Ces quelques exemples ressortissant à des époques, des esthétiques, des genres différents, témoignent de l’importance que revêt pour les musiciens, dans l’histoire de la musique, le fait de s’engager dans des causes humanistes, sociales, politiques, et de le faire par le medium qui leur est propre et qu’ils maîtrisent le mieux.
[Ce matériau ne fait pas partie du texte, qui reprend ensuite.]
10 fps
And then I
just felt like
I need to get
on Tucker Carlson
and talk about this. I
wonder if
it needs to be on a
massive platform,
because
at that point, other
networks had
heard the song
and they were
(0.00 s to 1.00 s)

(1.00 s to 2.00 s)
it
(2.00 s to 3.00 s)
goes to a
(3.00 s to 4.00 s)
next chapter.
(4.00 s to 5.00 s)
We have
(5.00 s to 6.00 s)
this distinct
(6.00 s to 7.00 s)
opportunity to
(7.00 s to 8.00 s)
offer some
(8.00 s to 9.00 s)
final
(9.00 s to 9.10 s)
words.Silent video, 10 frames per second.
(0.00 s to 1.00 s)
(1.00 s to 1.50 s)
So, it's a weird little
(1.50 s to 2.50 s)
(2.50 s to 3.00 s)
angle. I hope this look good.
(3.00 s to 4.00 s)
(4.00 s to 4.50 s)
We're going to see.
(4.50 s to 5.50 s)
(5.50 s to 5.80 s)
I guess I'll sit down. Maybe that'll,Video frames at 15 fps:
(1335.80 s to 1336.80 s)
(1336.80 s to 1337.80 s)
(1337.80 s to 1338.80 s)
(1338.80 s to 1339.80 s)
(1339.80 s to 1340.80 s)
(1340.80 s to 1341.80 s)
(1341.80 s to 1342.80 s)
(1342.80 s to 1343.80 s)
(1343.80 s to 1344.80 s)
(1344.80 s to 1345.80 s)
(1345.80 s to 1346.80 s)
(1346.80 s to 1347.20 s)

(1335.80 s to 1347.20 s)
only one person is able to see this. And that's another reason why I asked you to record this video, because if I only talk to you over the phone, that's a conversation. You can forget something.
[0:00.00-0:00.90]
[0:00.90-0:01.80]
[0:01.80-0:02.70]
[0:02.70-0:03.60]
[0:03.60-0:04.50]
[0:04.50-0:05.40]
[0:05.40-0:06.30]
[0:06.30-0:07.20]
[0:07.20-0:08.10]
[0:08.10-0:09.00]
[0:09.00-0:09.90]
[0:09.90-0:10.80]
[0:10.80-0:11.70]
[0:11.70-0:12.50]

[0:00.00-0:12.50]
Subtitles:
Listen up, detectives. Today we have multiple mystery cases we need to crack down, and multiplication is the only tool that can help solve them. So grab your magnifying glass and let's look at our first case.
Le colloque international qui aura lieu en Sorbonne les 31 mars, 1er et 2 avril 2020 se propose précisément d’explorer cette notion d’engagement en musique, en abordant notamment les thèmes et problématiques suivants :

- L’engagement musical et la relation du compositeur aux mots : le musicien peut-il ne pas recourir au texte pour exprimer son engagement, la musique se suffisant à elle-même pour dire, dénoncer, convaincre, accuser ? Si le recours aux mots s’impose, quel rôle le compositeur octroie-t-il au texte dans la composition d’une œuvre musicale dite « engagée » : les mots sont-ils le vecteur essentiel de l’engagement (paroles chantées, ou déclamées sur de la musique), la musique ne constituant qu’un auxiliaire venant renforcer la puissance du verbe tout en lui restant subordonnée ? La musique, au contraire, décuple-t-elle le pouvoir des mots, parachevant le message dont ceux-ci sont porteurs ? Le texte n’est-il alors que le prétexte à une création autre, purement musicale, trouvant son efficacité en elle-même et en s’affranchissant du discours qui l’a suscitée ?

- Certaines formes, ou certains procédés d’écriture musicale sont-ils plus aptes que d’autres à exprimer l’engagement ?

- La question d'une musique dite engagée pose également la question de l’essence de l'art, de son utilité supposée, de sa finalité : la co-fusion de l’expression musicale et du combat social, humaniste, politique, ne se fait-elle pas au détriment de la musique ? 

Pour apporter des éléments de réponses à ces questions, toutes les formes musicales, toutes les époques peuvent être sollicitées, les œuvres ou musiciens cités ci-dessus ne l’étant bien sûr qu’à titre d’exemples. Les interventions pourront être consacrées aussi bien à un ouvrage en particulier qu’à un musicien en général et à son parcours humain et artistique, étant entendu que l’engagement d’un artiste en faveur de telle ou telle cause peut se retrouver sous différents aspects au fil des œuvres qu’il aura créées.

*

Les projets de communications (titre et résumé de 2000 caractères environ), assortis d’une courte biographie, sont à adresser, avant le 31 octobre 2019, à :

Stéphane Lelièvre (st.lelievre@gmail.com) et Marthe Segrestin (marthe.segrestin@wanadoo.fr).

 

 

 

[1] Georg Wilhelm Friedrich Hegel,  « Philosophie de l'esprit » (in Encyclopédie des sciences philosophiques en abrégé, III),  Paris : G. Baillière, 1867-1869, § 450, traduction A. Vera.